**EXERCISE BRIEF:** Give the data below again exactly as written, but without the pictures.

----------

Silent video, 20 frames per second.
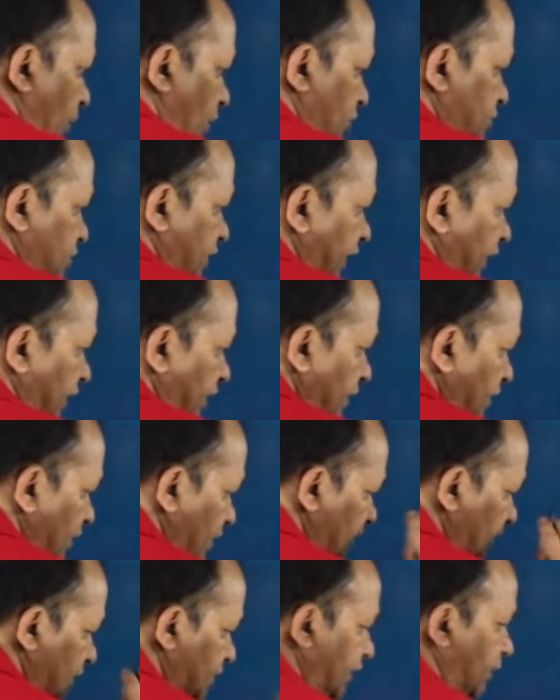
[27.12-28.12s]
oxide,
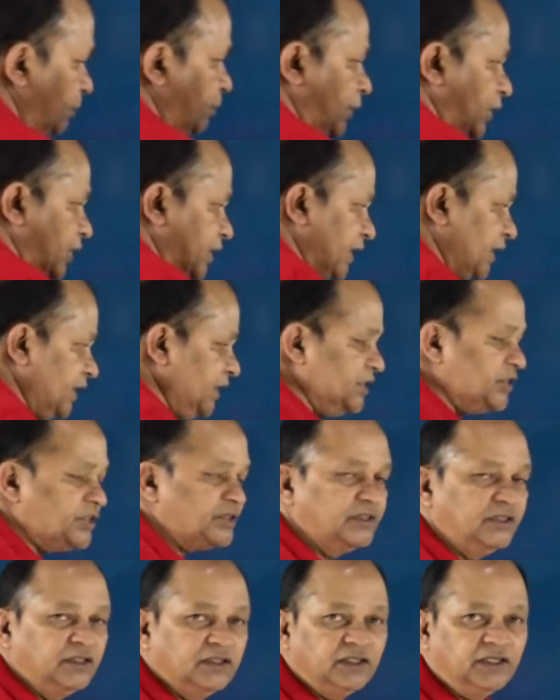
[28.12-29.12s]
the product
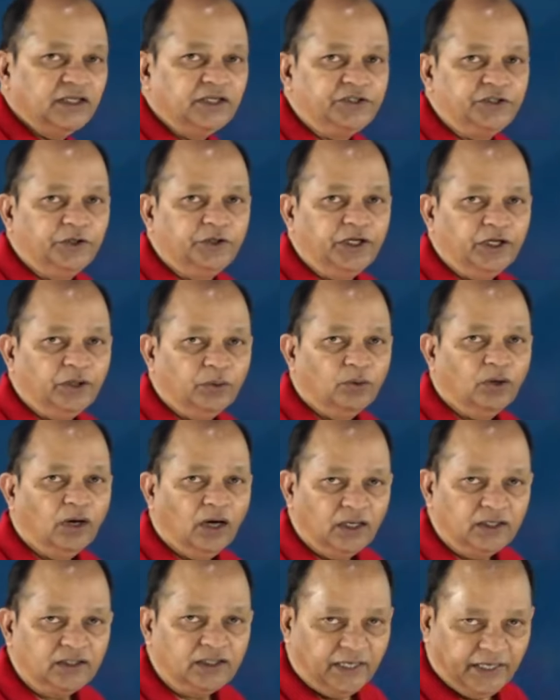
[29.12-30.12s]
is
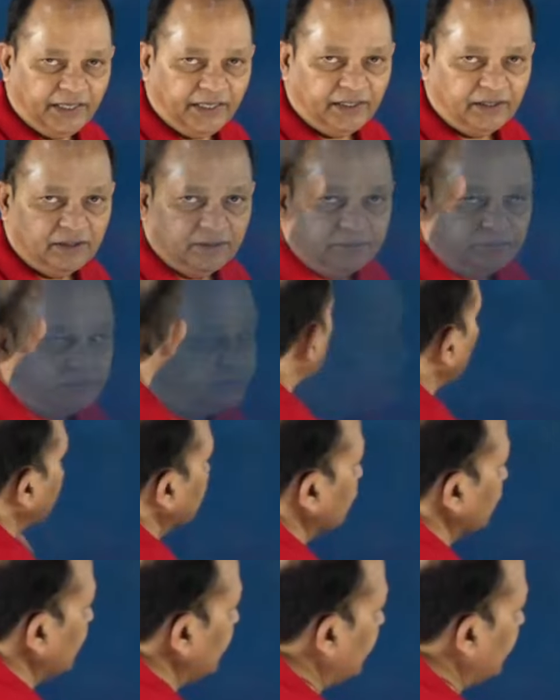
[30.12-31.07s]
deuteroalkane. Some more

----------

**PROBLEM SOLUTION:**
Silent video, 20 frames per second.
[27.12-28.12s]
oxide,
[28.12-29.12s]
the product
[29.12-30.12s]
is
[30.12-31.07s]
deuteroalkane. Some more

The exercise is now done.